Bazen sıkıldığımda yeni bir bilimkurgu ya da müzikal film olsa da seyretsem derim. Bilimkurgudan yana bir sıkıntımız yok. Son zamanlarda vizyona giren yeni bir bilimkurgu mutlaka oluyor. Aksiyon, polisiye ve bilimkurgu hep iş yapmıştır. Ruh durumuma göre yalnızca romantik komedi seyretmek istediğim anlar da olmuyor değil. Sanırım en sevmediklerim korku filmleri. Filmin yarısında gözlerimi kapattığım için seyretmemeyi tercih ediyorum. Ama müzikaller, işte onlar her zaman çekilmiyor. Her yıl bir tane adam gibi müzikal yapılsa, öpüp de başımıza koyacağız. Ama olmadığında, işte o zaman gelsin arşiv filmlerim.
Yalnızca TRT’nin olduğu yıllarda kovboy filmleri gibi müzikal filmler de çok olurdu. Broadway müzikallerini seyreder, tap danslarına hayran kalır, o zaman bulunduğum ortam içinde o müzikleri dinleyebilecek plak ya da sonraları kaset bulamaz, filmin yeniden oynamasını beklerdim. Sonra üniversitede kütüphanenin görsel işitsel bölümünde o müzikleri dinlemeye, kütüphaneden de oyuncuların hayat hikayelerini anlatan biyografileri bulup, resimli albümlerini karıştırmaya başladım. Şimdi ise çok kolay eski yeni istediğiniz müziğe ulaşabiliyorsunuz ve görüntüye de. Ben bir dönem yurtdışından DVD’lerini de almıştım bazı filmlerin. Hala da her gidişimde bakınır, bir iki tane almadan dönmem.

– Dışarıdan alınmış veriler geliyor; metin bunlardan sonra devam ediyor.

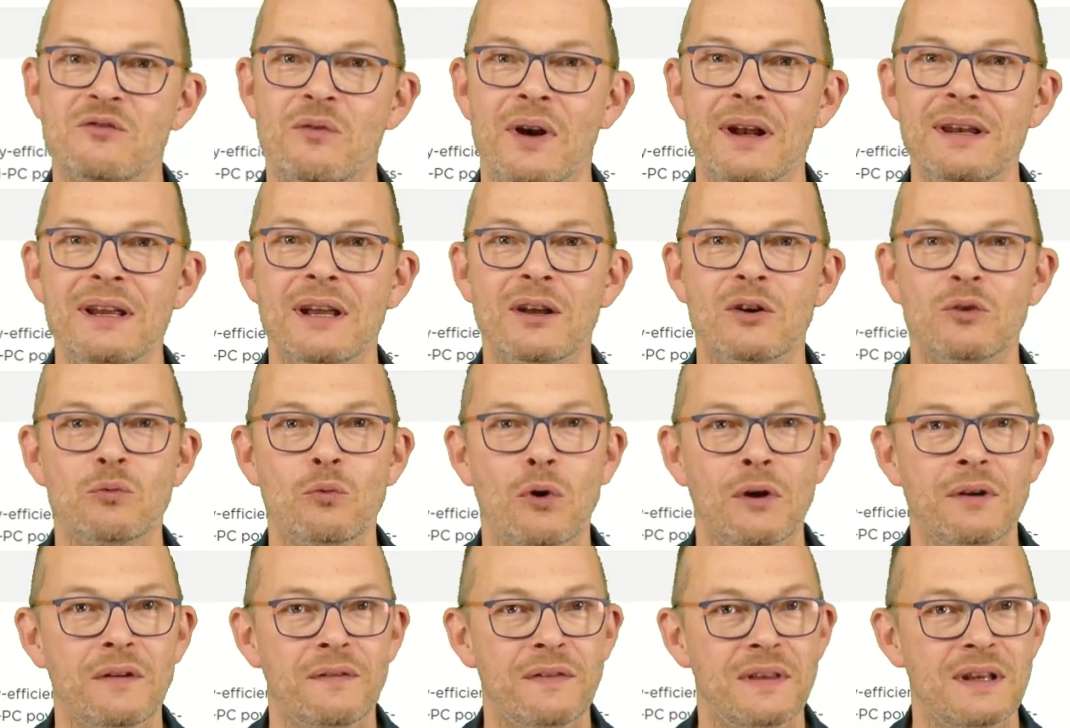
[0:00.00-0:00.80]
running on
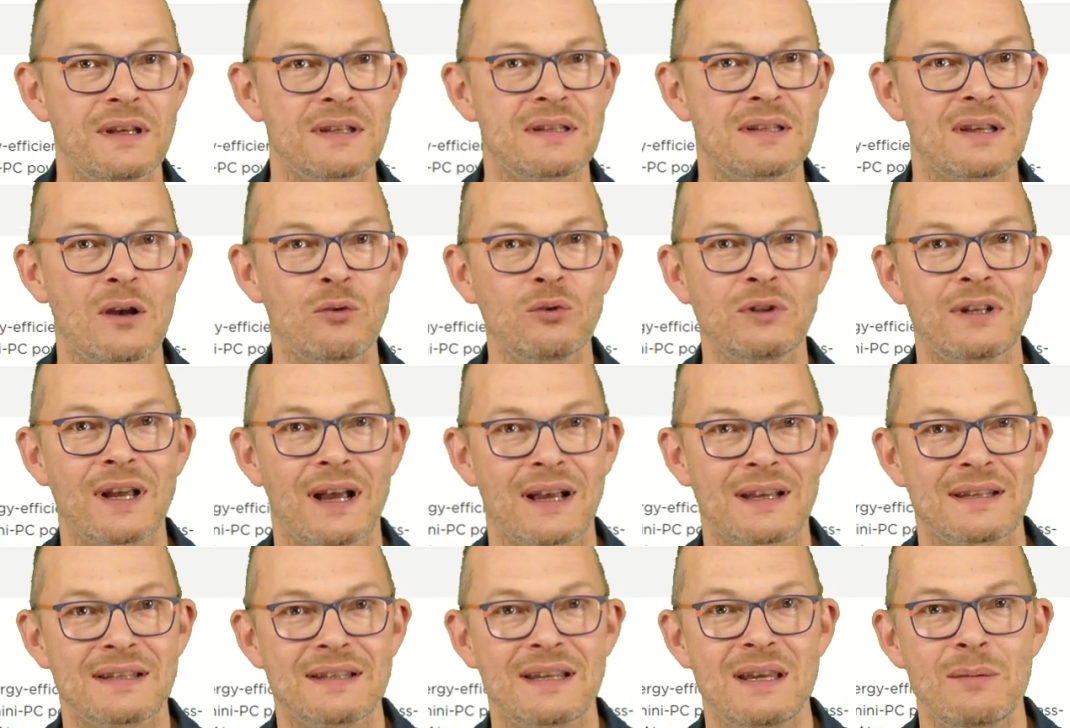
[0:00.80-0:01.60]
one of these
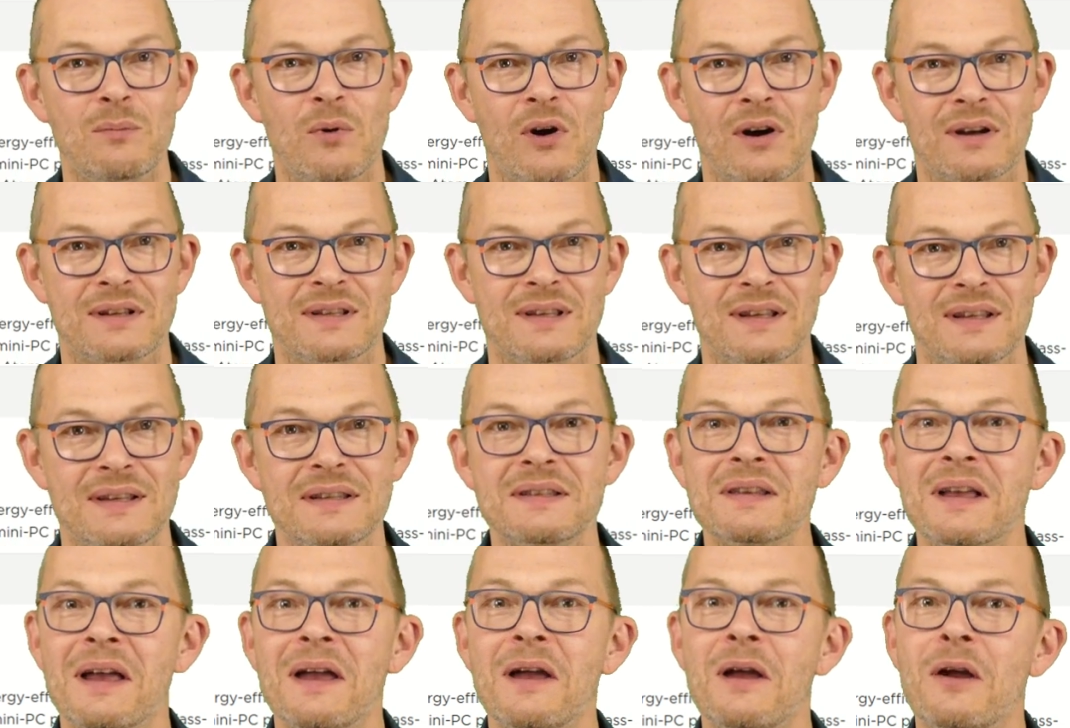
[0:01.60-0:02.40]
Zotac Z
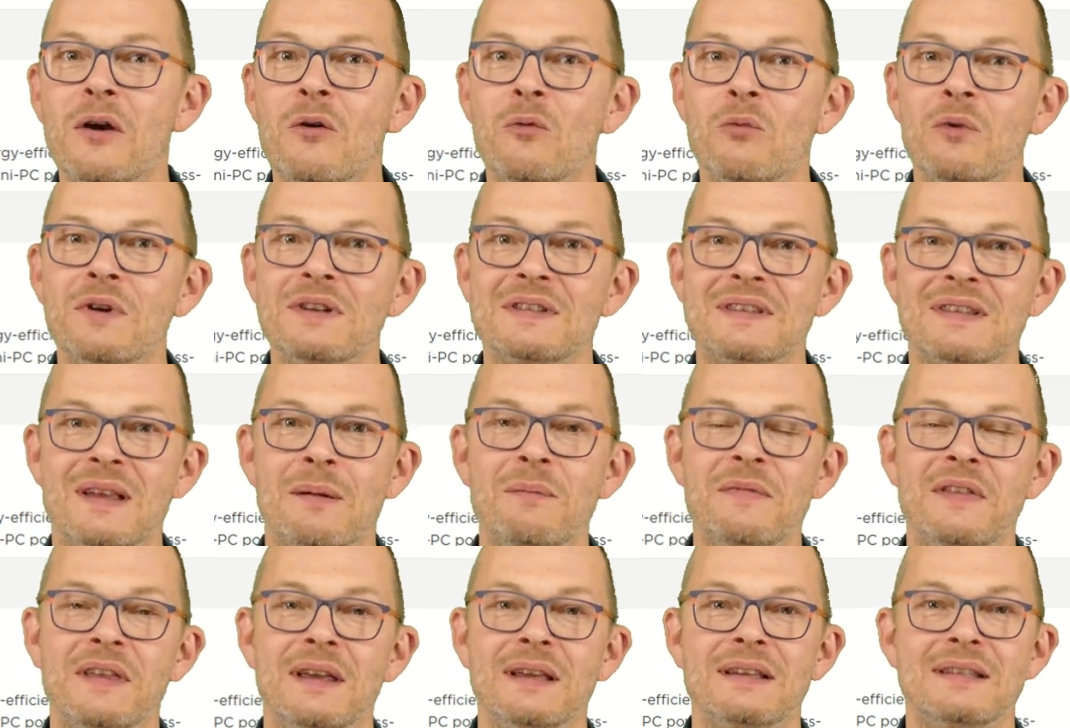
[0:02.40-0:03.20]
boxes with
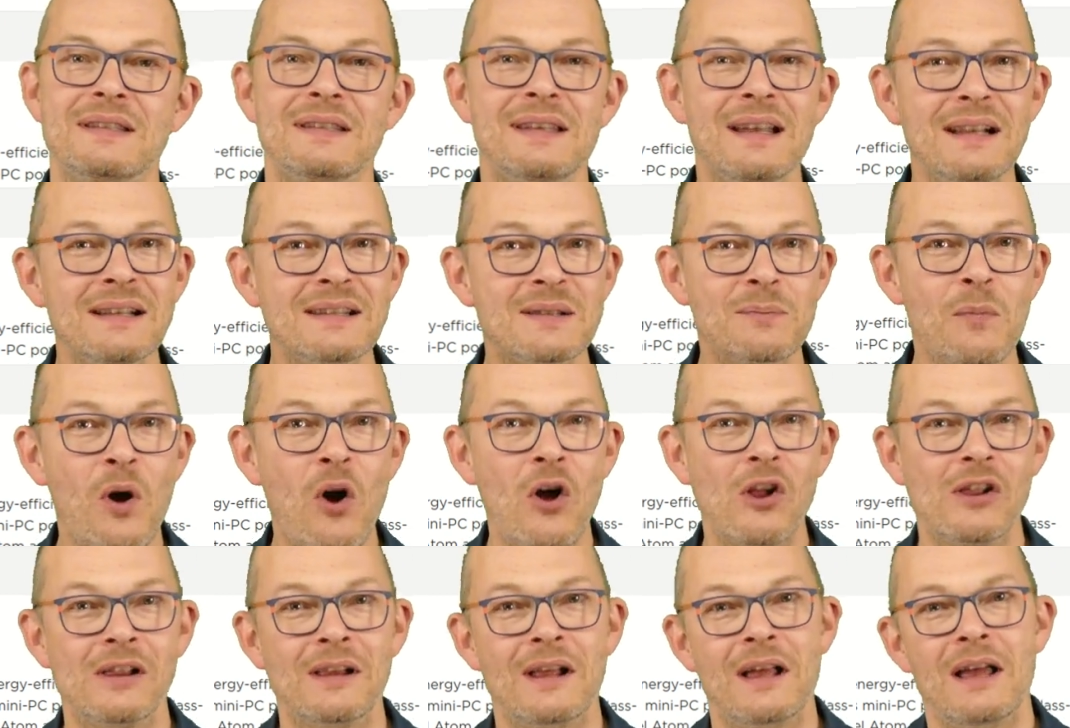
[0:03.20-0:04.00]
something still
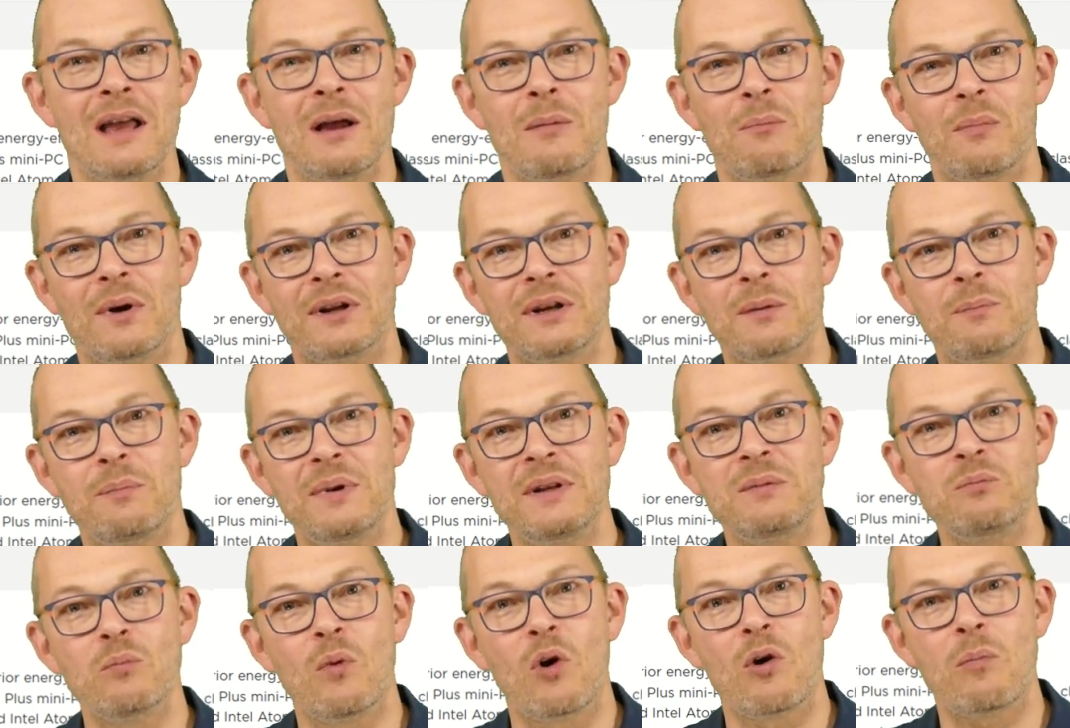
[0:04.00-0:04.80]
small but a
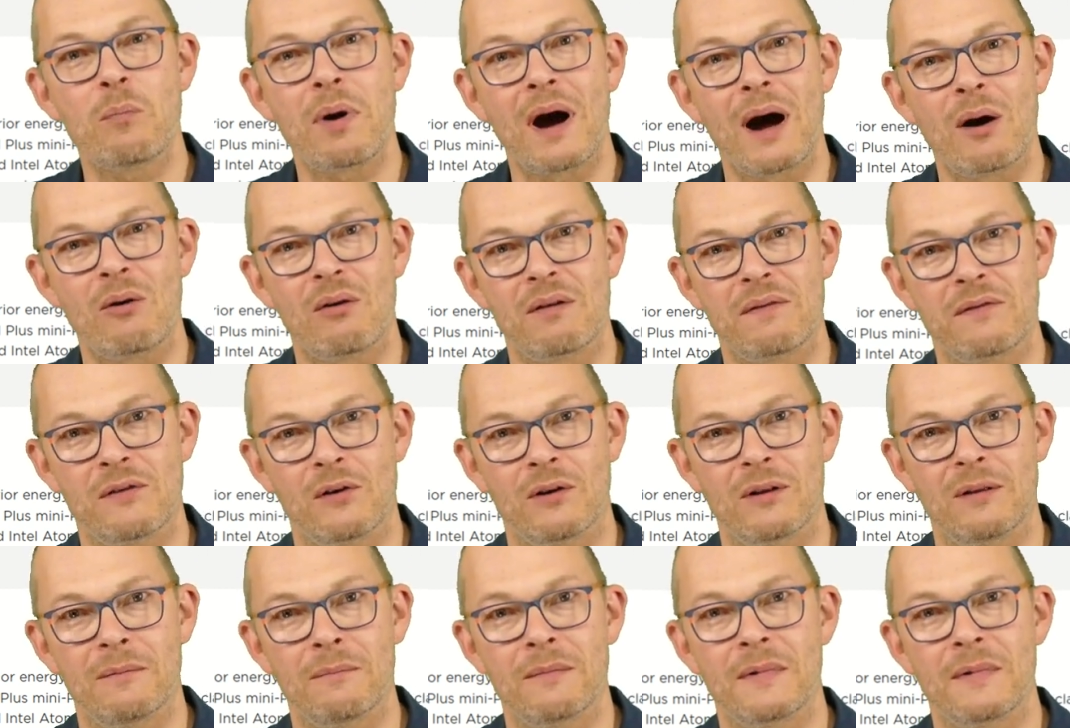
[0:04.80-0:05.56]
bit more powerful.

O ilk zamanların en sevdiğim müzikallerinden bir kaçı, hep aklımdadır. Örneğin yedi kardeşe yedi gelin. Hem dansları hem müziği hoşuma giderdi. 1954 yapımı filmi Stanley Donen yönetmiş. Zaten ellili yıllara takıntım vardır. 50’li yılların klasik arabalarının da hayranıyım ve biriktiriyorum. Okula hazırlık yaptığım Pazar günlerinin öğleden sonraları bu filmlerden mutlaka bir tane olurdu.
The Sound of Music ( Neşeli Günler ) ve Mary Poppins Julie Andrews’un sevdiğim filmlerinden. Geçenlerde The Sound of Music müzikalinin 50. yılı şerefine Oscar gecesinde Lady Gaga’nın şarkı söylemesinden sonra sahneye gelen Julie Andrews’ı izledim. Hala ne kadar genç ve müthiş gözüküyordu.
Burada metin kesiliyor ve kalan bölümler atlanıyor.